Una política sin alma en la Bolivia de fin de ciclo
Los partidos políticos, lejos de ser espacios de reflexión colectiva y de construcción de sentido, se han transformado en cascarones vacios, en “instrumentos políticos” vaciados de contenido, en mero requisito para presentarse a elecciones.

La política, en su sentido más profundo, ha sido siempre una expresión de nuestra alma colectiva. No es solo la del poder ni la administración del Estado, sino la manifestación de cómo una sociedad se piensa a sí misma, se sueña, se organiza y se proyecta hacia el futuro. En este sentido filosófico, los partidos políticos solían encarnar diferentes visiones del mundo, donde las ideologías funcionaban como mapas conceptuales, morales y normativos que orientaban la acción colectiva.
Al desplomarse la solidez de estos mapas, el pueblo se encuentra perplejo, ante los actuales contornos inmorales que han secuestrado la política. Los partidos ya no representan ideas; representan al oportunismo de vividores más que a una oportunidad colectiva de transformación social. Lo que antes representaba una identidad colectiva, una visión ideológica y un proyecto de país, hoy ha sido reemplazado por un pragmatismo sin alma. Esta instrumentalización ha despojado a la política de su dimensión simbólica y con ello ha reducido la democracia a una transacción. Ya no se debate el bien común, se negocian contratos; no se construyen soluciones, se reparten escaños.
Los partidos políticos, lejos de ser espacios de reflexión colectiva y de construcción de sentido, se han transformado en cascarones vacios, en “instrumentos políticos” vaciados de contenido, en mero requisito para presentarse a elecciones. Estos “instrumentos políticos” son el equivalente a “vientres de alquiler” que, ante la anomia, prestan su existencia legal a quien pueda pagar o negociar su instrumentalización.
La idea de representación democrática hunde sus raíces en el contrato social, el individuo cede parte de su voluntad a un agente que habla y actúa en nombre de la comunidad. Sin embargo, cuando ese agente deviene en meramente instrumental -un “vientre de alquiler” de aspiraciones particulares-, la noción misma de voluntad general queda vacía. Surge entonces una contradicción ontológica que devalúa la democracia: ¿quién habla en nuestro nombre, en una democracia que no existe?
La crisis del sistema de partidos revela que hemos erigido un mal ejecutado simulacro de representación, llamado democracia, que ha dejado de ser la encarnación auténtica de la voluntad popular. Este vaciamiento de sentido no es un fenómeno aislado, ni reciente. Forma parte de un proceso más amplio de descomposición simbólica. Vivimos en la era de las identidades líquidas como decía Bauman, donde nada permanece, todo se transforma vertiginosamente, y los marcadores de certezas desaparecen. En este nuevo paisaje, los grandes relatos ideológicos que alguna vez articularon una vigorosa democracia con libertad, justicia, igualdad, fraternidad y patria; han sido reemplazados por eslóganes electorales sin densidad, por discursos demagógicos diseñados para fabricar votos.

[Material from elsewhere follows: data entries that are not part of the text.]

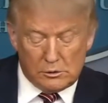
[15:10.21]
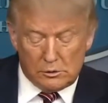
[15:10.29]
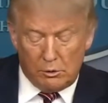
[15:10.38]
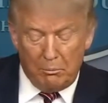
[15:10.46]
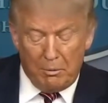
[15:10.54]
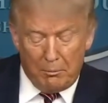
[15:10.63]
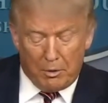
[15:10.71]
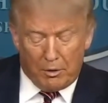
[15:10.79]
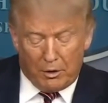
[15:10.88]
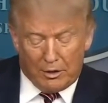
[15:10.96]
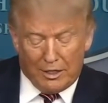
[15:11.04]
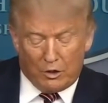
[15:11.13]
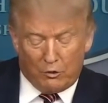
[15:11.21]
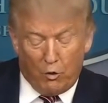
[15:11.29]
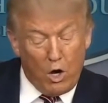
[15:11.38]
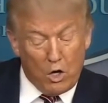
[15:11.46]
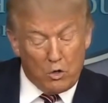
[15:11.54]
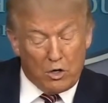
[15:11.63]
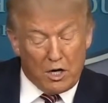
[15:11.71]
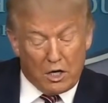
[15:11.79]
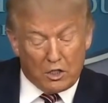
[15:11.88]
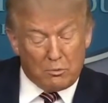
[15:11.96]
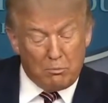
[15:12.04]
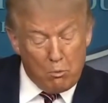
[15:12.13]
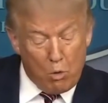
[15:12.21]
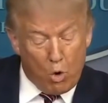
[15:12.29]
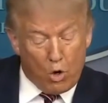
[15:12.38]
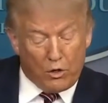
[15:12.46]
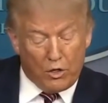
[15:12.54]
Remember that. That's $400 more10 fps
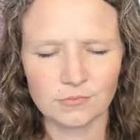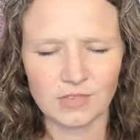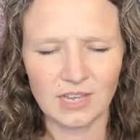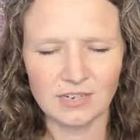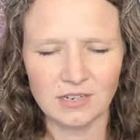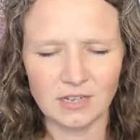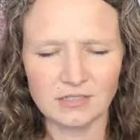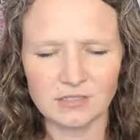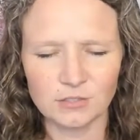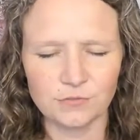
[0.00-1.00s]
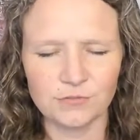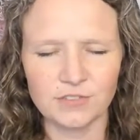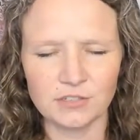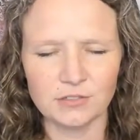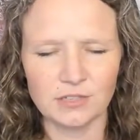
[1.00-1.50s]
And I still
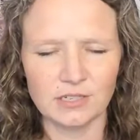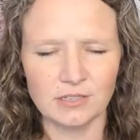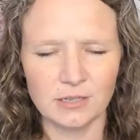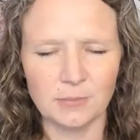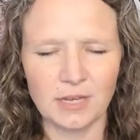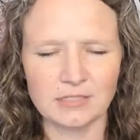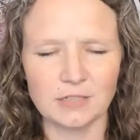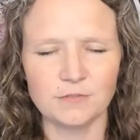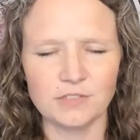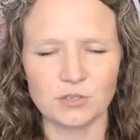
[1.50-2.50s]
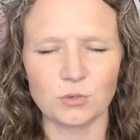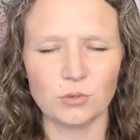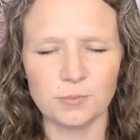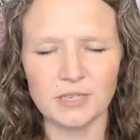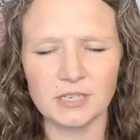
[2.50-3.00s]
feel him as a physical
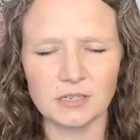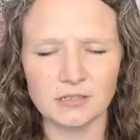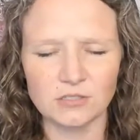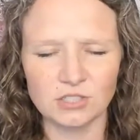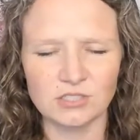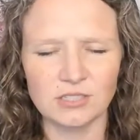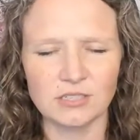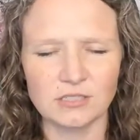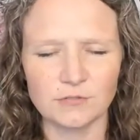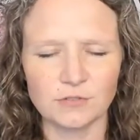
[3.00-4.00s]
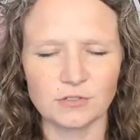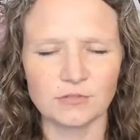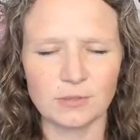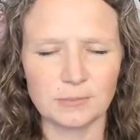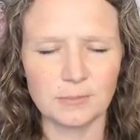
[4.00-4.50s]
being, just at a different
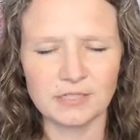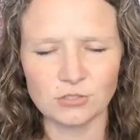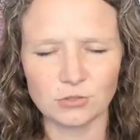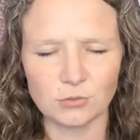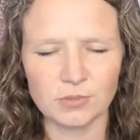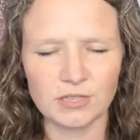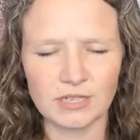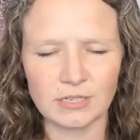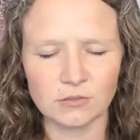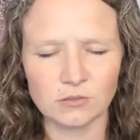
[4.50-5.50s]
dimensional plane.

Frente a esto, no es extraño que las nuevas generaciones se alejen de los partidos. Para muchos jóvenes la política formal ha perdido su aura, se ha vuelto ajena, rancia y desconectada. No es que no les interese lo público o lo político; al contrario, participan activamente en causas concretas -medioambiente, derechos humanos, arte, deporte- pero lo hacen desde otros lenguajes, otros espacios, otras formas. Ya no necesitan una estructura para actuar, ni un partido para sentirse parte.
Así, lo que estamos presenciando no es solo una crisis institucional, sino una crisis existencial de la política, una pérdida de sentido. Y como toda pérdida de sentido, su recuperación no será solo técnica ni jurídica. Requiere una reconfiguración ética y simbólica.
Tal vez, si queremos rescatar la política del abismo de la instrumentalización, debamos volver a pensarla como un acto profundamente humano: el arte de dialogar y escuchar a los otros, con ideales, con conflictos, con contradicciones, con historia, y sobre todo, con responsabilidad. Una democracia gobernada por partidos sin alma, se convierte en un costoso cabaret frívolo e impostor; sin sentido ni futuro, que deja la política, para convertirse en la administración de las ruinas de un fin de ciclo que puede llamarse todo, menos democracia.